While individual service consumption won't change, organizations using predictive analytics can achieve greater lead time on the predictions. If I understand ahead of time which customer circumstances are behind the fluctuations in service consumption, I can turn my attention to the patterns of fluctuation in customer circumstances -- and that means, even though my predictive numbers are the same, I can arrive at them faster than previously. A single fluctuation means I can know much sooner when an array of services will also fluctuate. That lead time can have a huge impact on planning and logistics.

Beyond government

This idea that clustering services into groups and mapping them to categories of customers can increase lead times isn't difficult to implement. A great method -- principal component analysis -- works on both ends of this, for analyzing both the services and the customers. The idea is to map which services are related for which sets of constituencies, and then to map the circumstances to increased demand.

The same ideas and methods can be used in many organizations and in many applications:

Product and service distribution. The biggest application of the service-mapping concept is prediction of changes in product and service demand. If, for instance, people buying new homes in the suburbs are also buying home technology products and services in certain combinations, sellers of those products and services should measure the drivers of suburban home sales.

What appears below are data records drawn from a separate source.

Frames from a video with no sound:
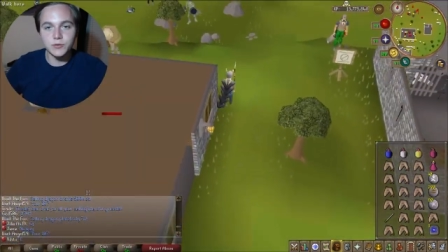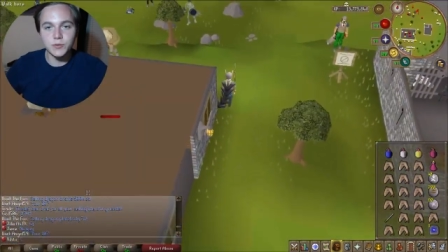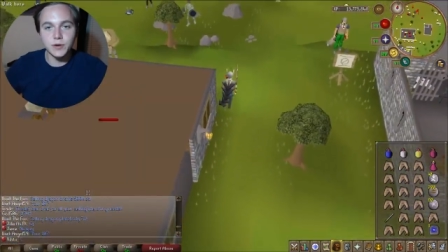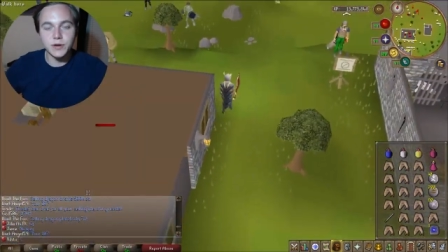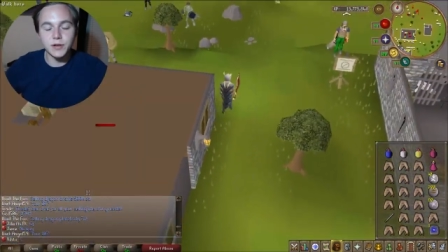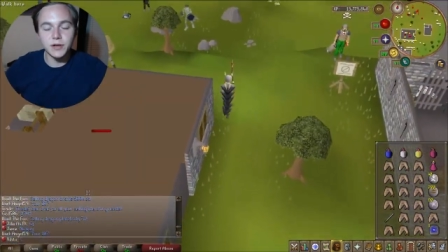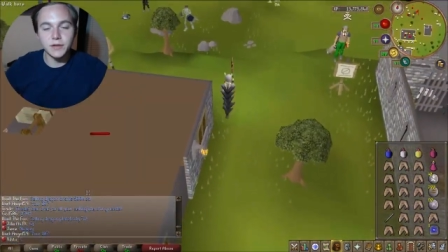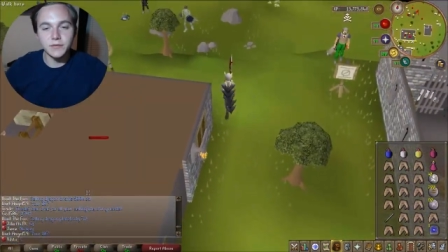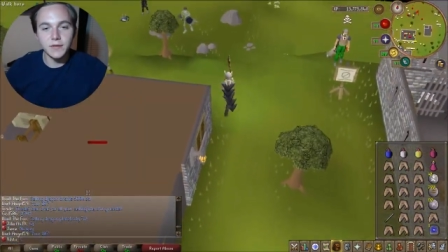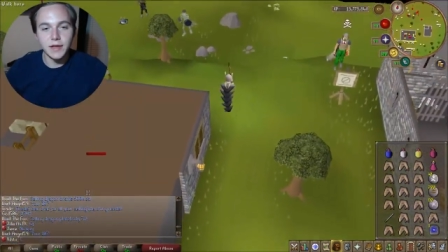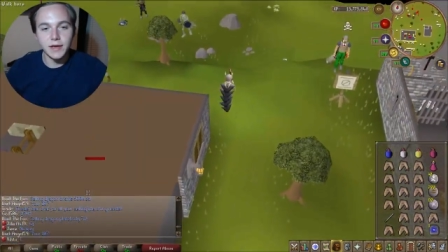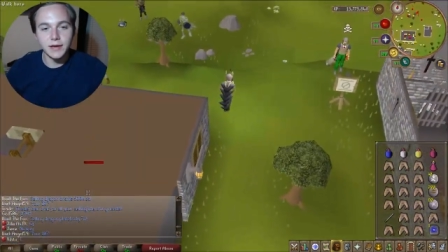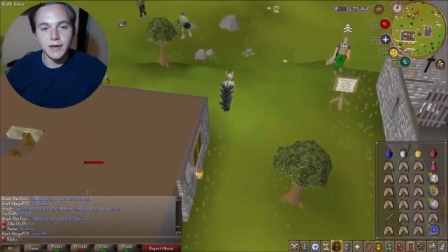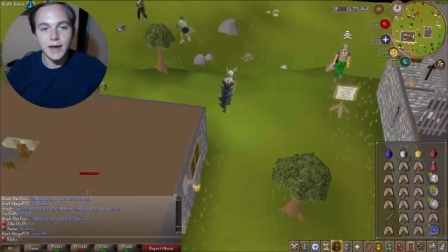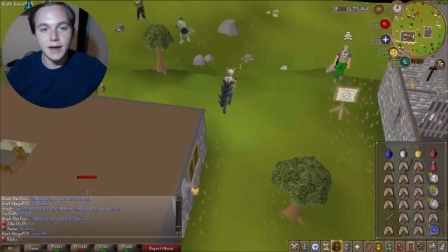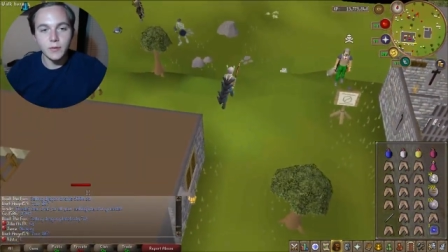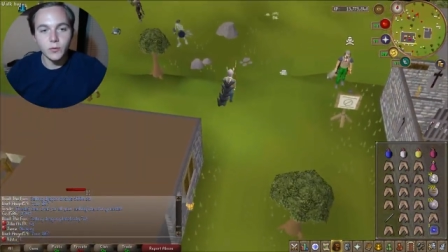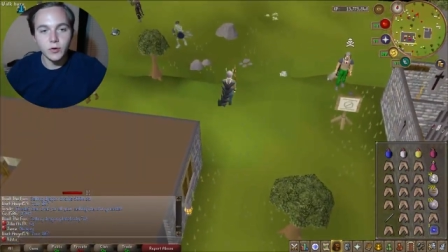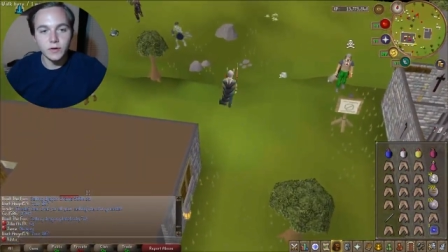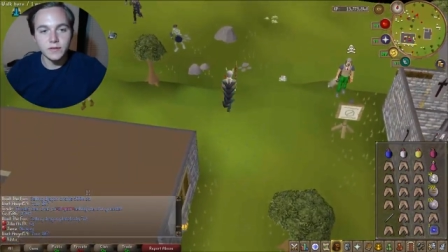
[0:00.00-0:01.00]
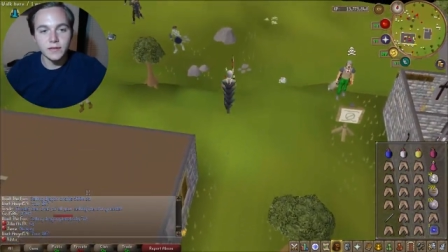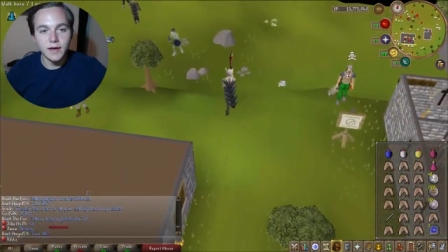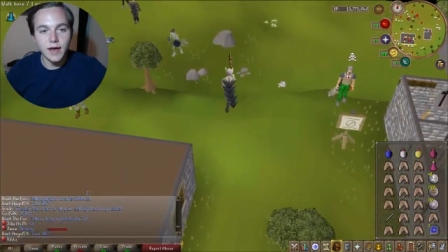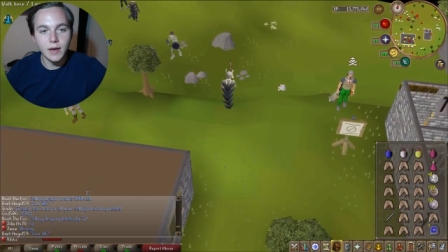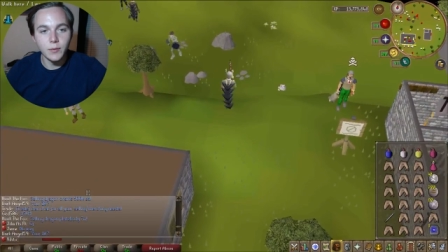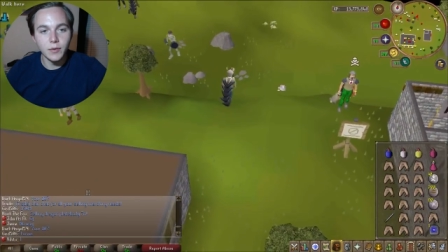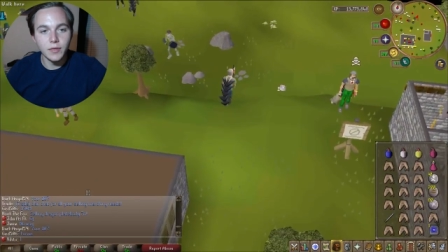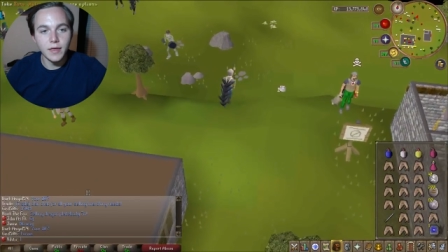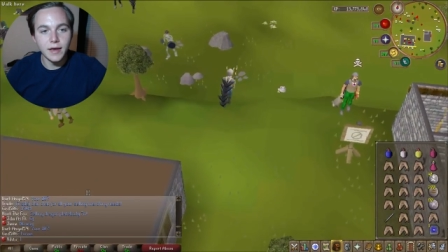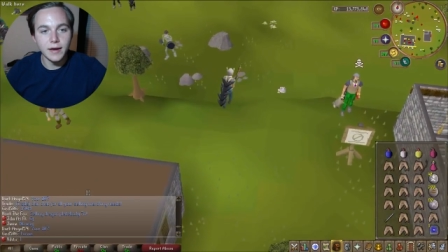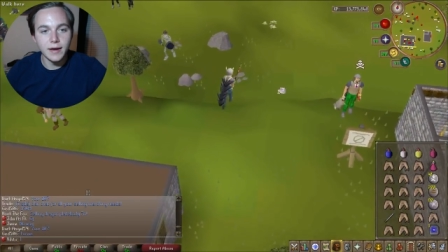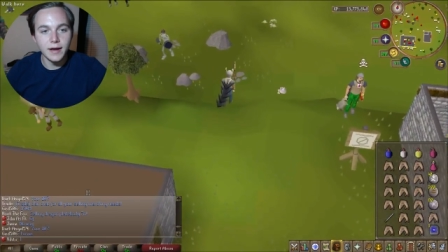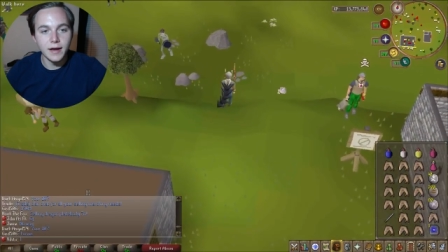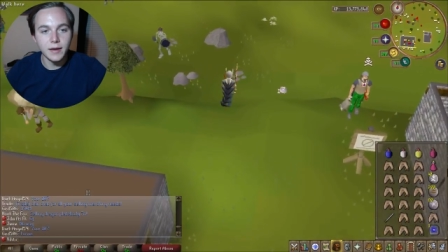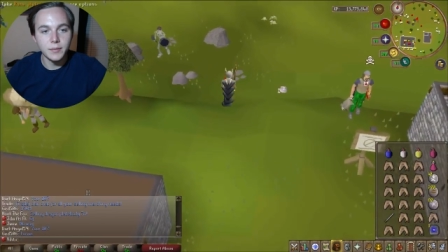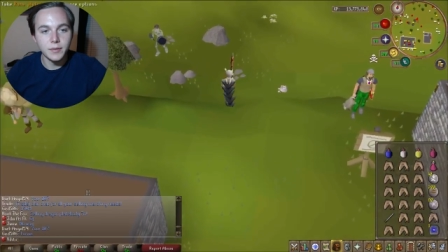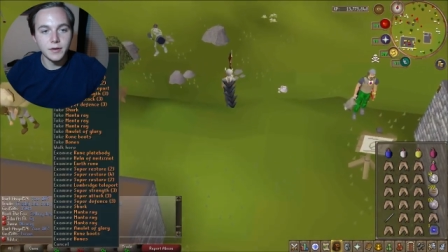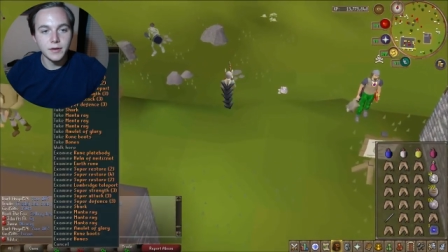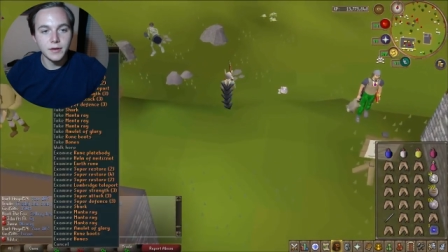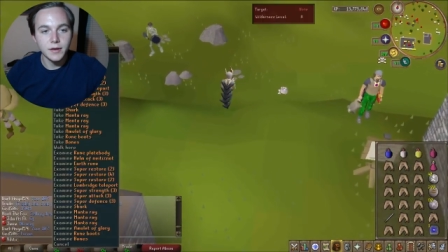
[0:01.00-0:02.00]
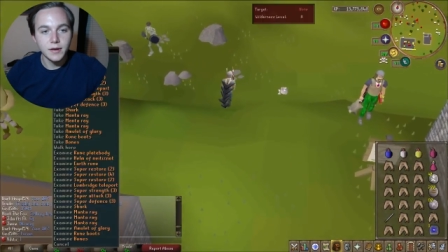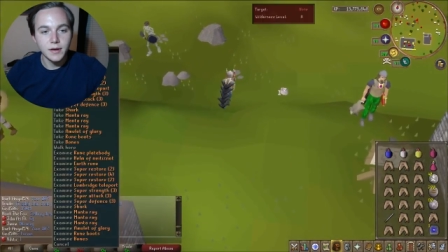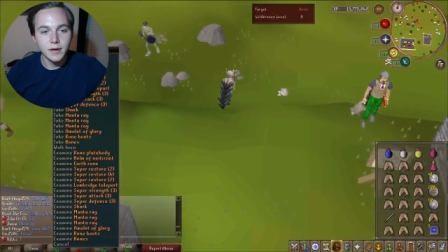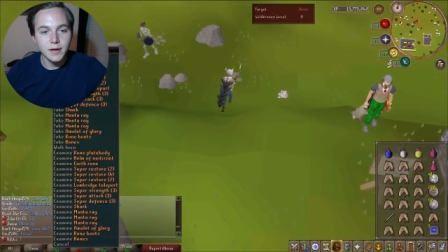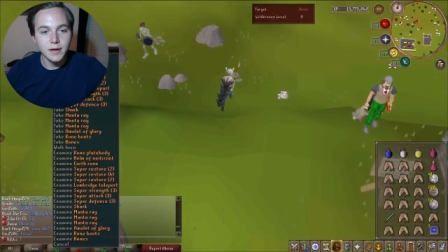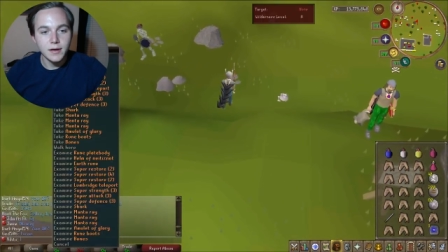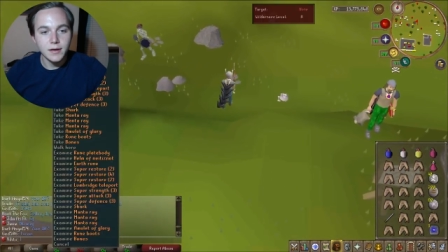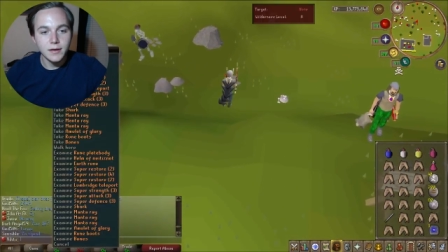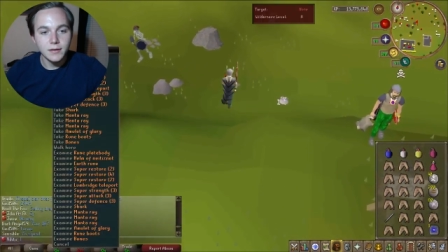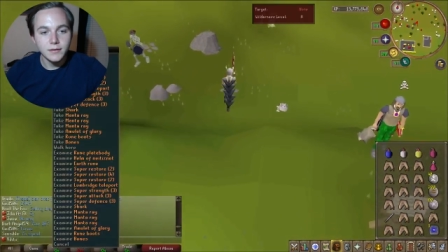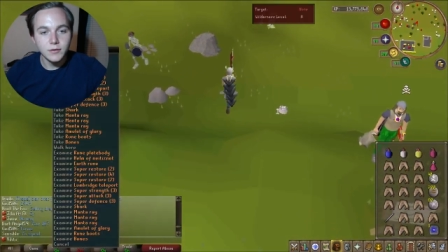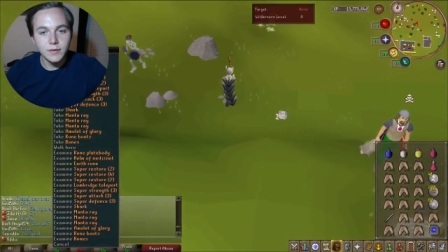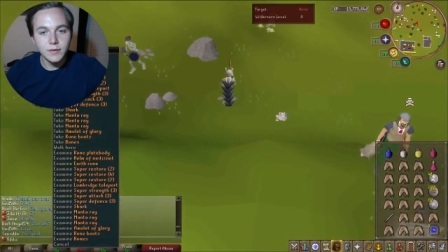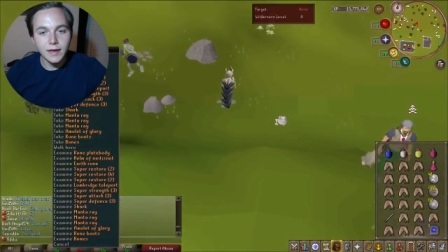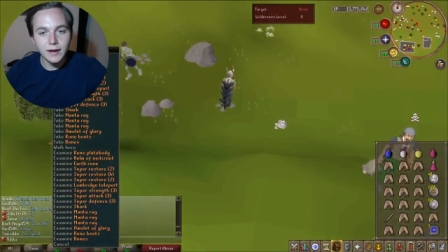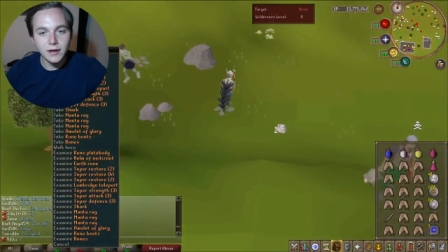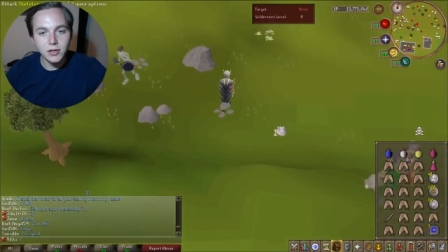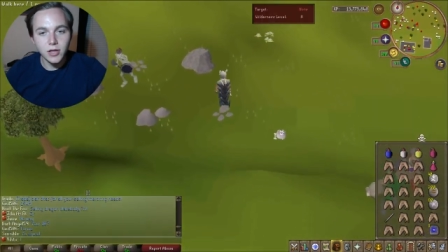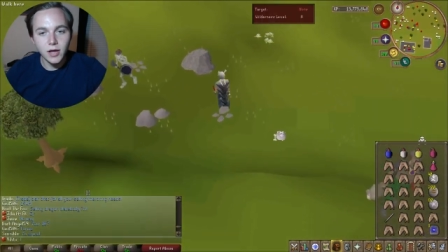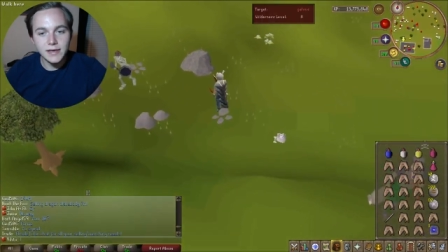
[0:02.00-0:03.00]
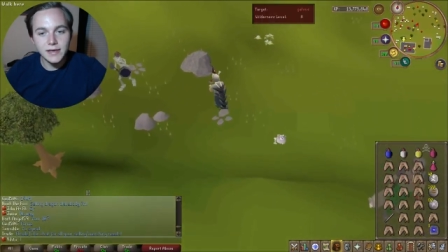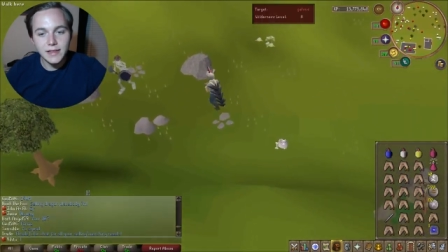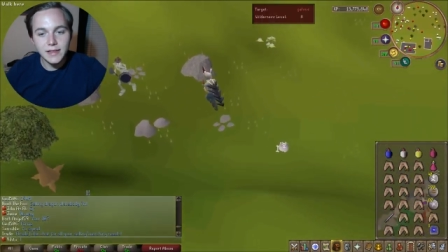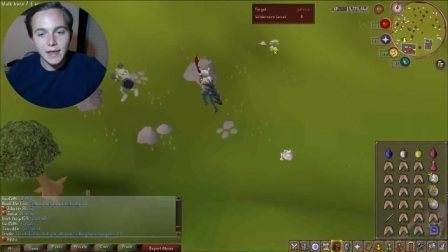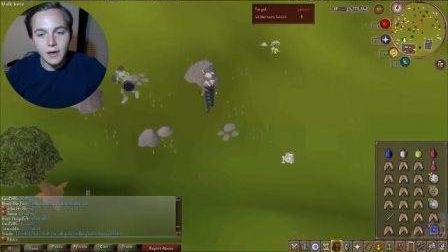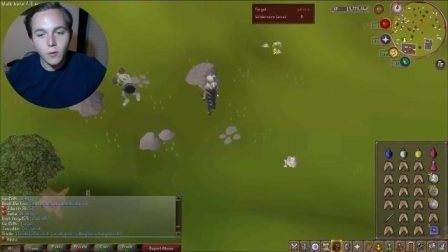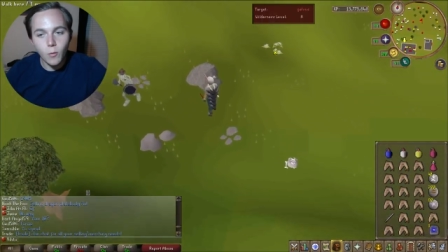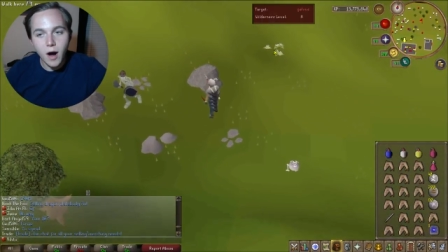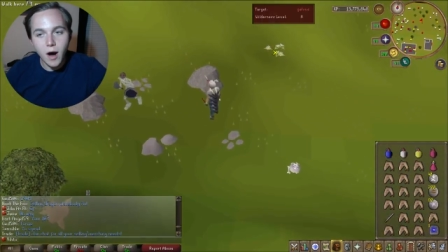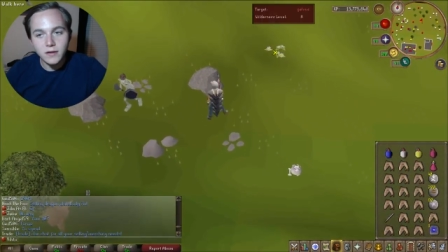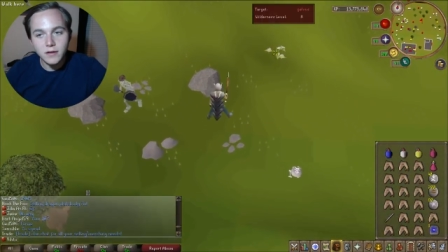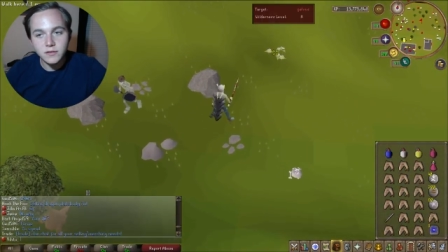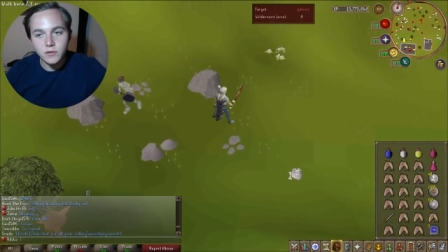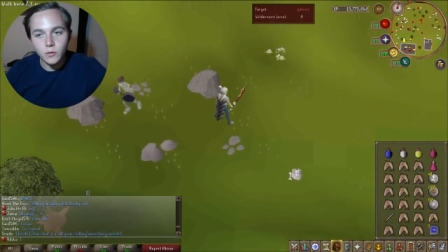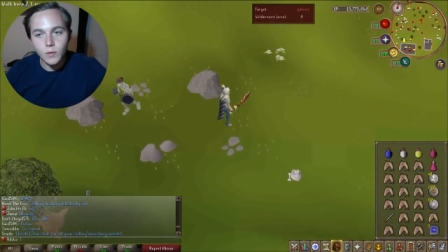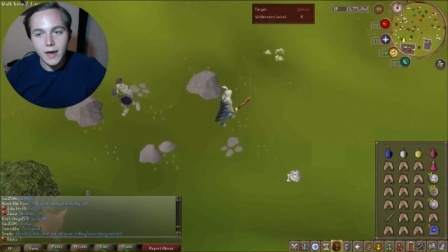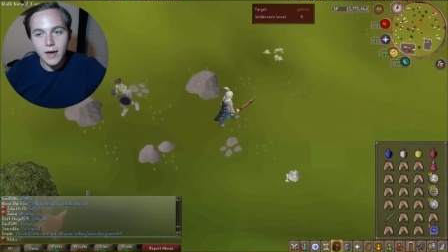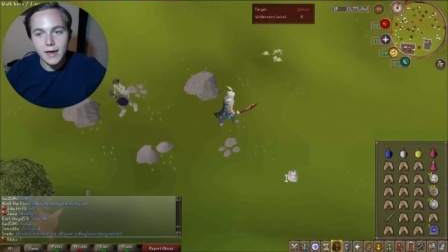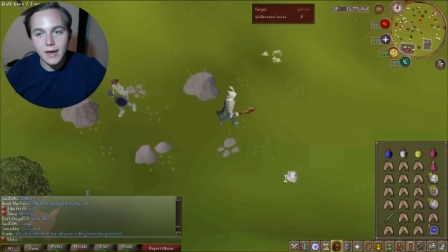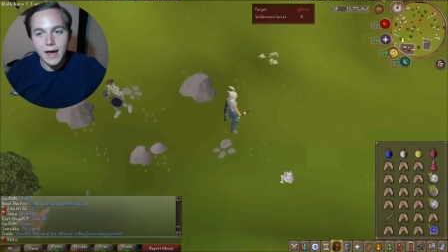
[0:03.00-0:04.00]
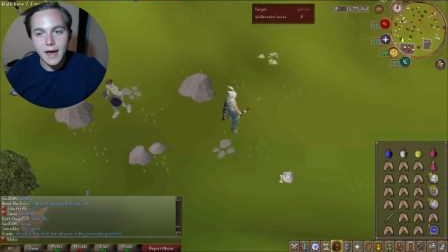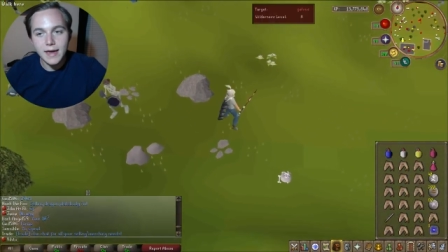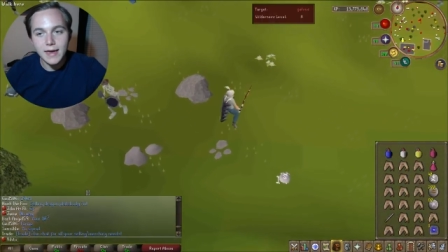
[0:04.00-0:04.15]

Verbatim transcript: wish we could have like had more time with that guy, but Dude, that claw, he like walked away.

Online resources. Internet service providers, cable and satellite providers, and other service platforms available to the public typically bundle services into packaged offerings. This creates an opportunity to apply analytics to the resulting customer clusters, as well as use social monitoring to measure trends affecting customer preference and choice within those groups.

IT resource deployment. IT can benefit from this style of analysis. If a cloud vendor is allocating storage and site hosting for ground-to-cloud site migration and detects differences in allocation between customers, the vendor needs to start tracking the drivers of mobility among the customers and their users.

Mapping customers and services or products as groups is one of many examples of how using predictive analytics can inspire new ways of thinking about efficiency. And it's a reminder that efficiency isn't always about effort, or even cost, but about time.